In a desire to trick fintech fans and get money, cryptocurrency scammers create fake Twitter accounts of famous people and set a lure under their real posts. The lure is just a slight variant of the same pitch – a deal too good to be true.

Let’s look at the fraud case posted under a legitimate statement celebrating the Falcon Heavy rocket launch on Musk’s page, for instance:

Scam Twitter, Elon Musk

When did it come from?

On February 1, fake accounts were noticed spamming the profile of John McAfee, founder of the software company McAfee Associates, and Changpeng Zhao, CEO of Binance, a cryptocurrency exchange that was struggling with technical issues.
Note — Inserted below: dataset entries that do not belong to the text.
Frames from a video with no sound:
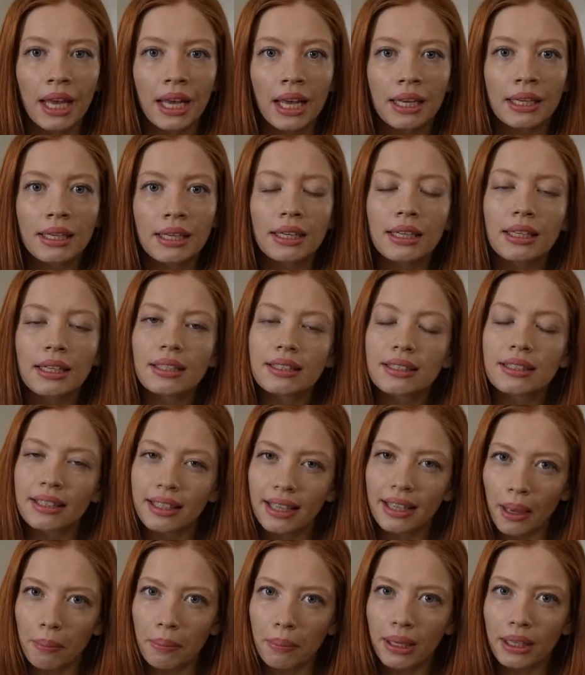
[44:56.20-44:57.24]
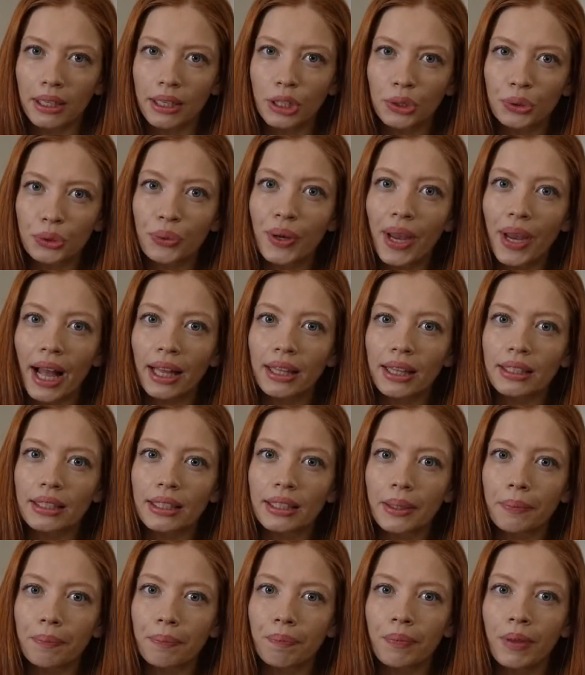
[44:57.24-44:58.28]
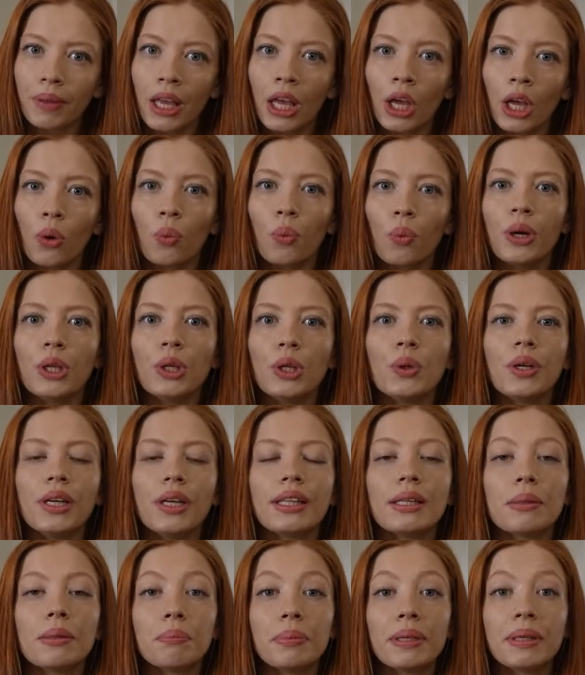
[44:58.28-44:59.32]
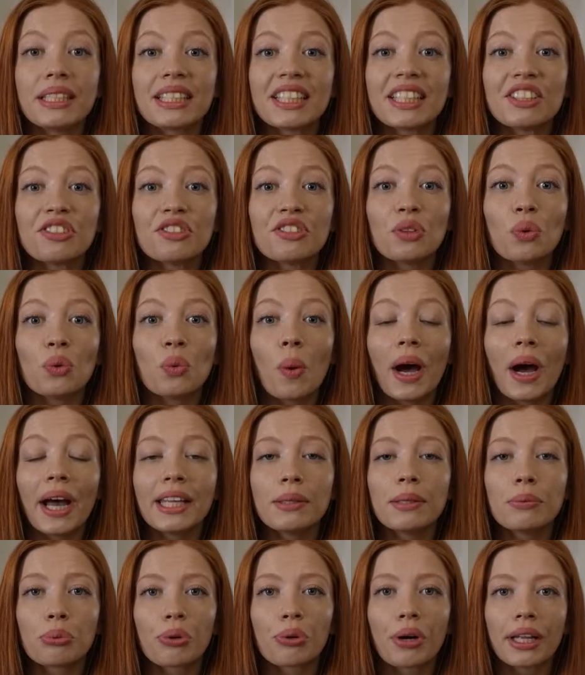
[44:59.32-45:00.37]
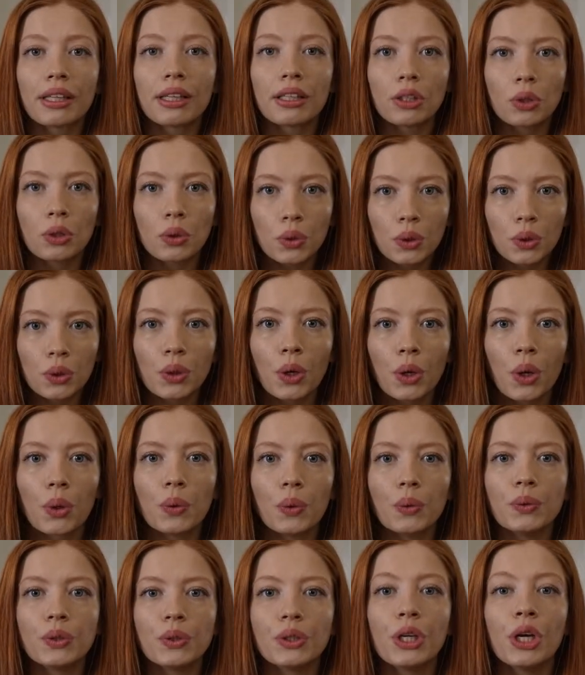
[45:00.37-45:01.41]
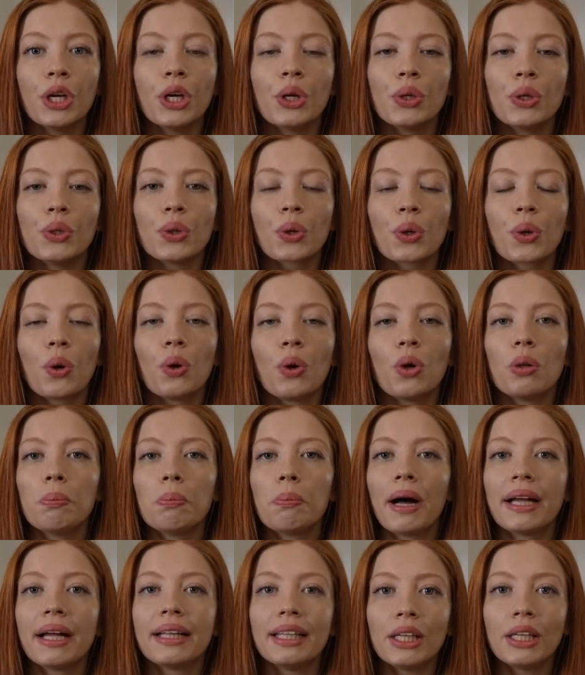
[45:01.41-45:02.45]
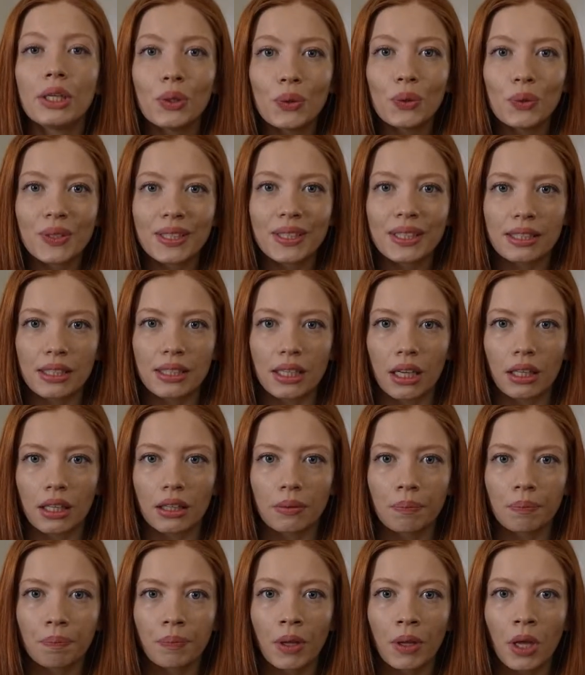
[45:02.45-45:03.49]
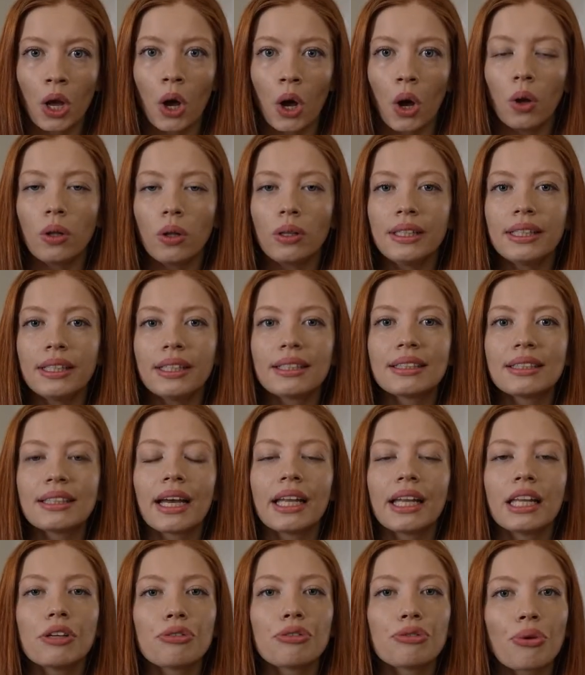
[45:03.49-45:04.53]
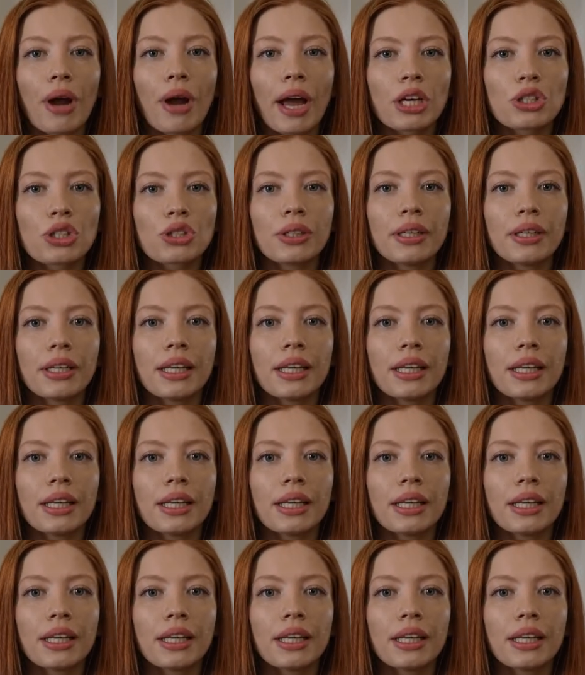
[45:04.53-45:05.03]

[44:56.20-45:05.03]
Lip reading: Here is the chemical reality. When you eat a piece of white bread, glucose, your whole body uses it. Only a tiny fraction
"I'm donating 97 Bitcoin to my followers," – said a message, posted under a real tweet by McAfee.

The same text can be found posted by fake accounts of the creator of Ethereum - Vitalik Buterin, and even Donald Trump.

Scam Twitter Donald Trump

It continued: "First 250 transactions with 0.033 BTC sent to the address below will each receive 0.77 BTC to the address the 0.033 BTC came from. Claim your BTC now!"

Scam Twitter Vitalik Buterin

A similar note was sent from fake accounts of Charlie Lee, the creator of Litecoin, Roger Ver, and many others:

Scam Twitter Charlie Lee

How could it have happened?

While the majority of the most recent tweets have been using bitcoin in the scam, one more cryptocurrency, Ethereum, was also involved. And even worse, it seems to be working actively.

According to information given by Bleeping Computer, which tracked funds flowing into several wallets, the swindlers have already gotten more than $6,000 from the scheme. The actual number may be higher.

Although phishing-style attacks are still a major threat for individuals transferring money online on the cryptocurrency market, in this case, scammers used a time-proven approach for getting quick money: just asking nicely.

Fraudsters or hackers sending e-mails from PBOC

There are certain suspicions that the letter that several cryptocurrency media outlets received this week, stating that China’s Central bank has plans to regulate all crypto-related activities and businesses in China and Hong Kong, came from a fake or hacked email account, and its author had the intention of manipulating the prices of cryptocoins on the market.

Whoever these fraudsters are, they are taking a new and sad step in crypto-related manipulations and crimes. Coinidol’s team reminds everyone to double-check information before you decide to donate or invest money in any project. Moreover, remember that sharing your private information or information about you cryptocurrency wallet may be a trap.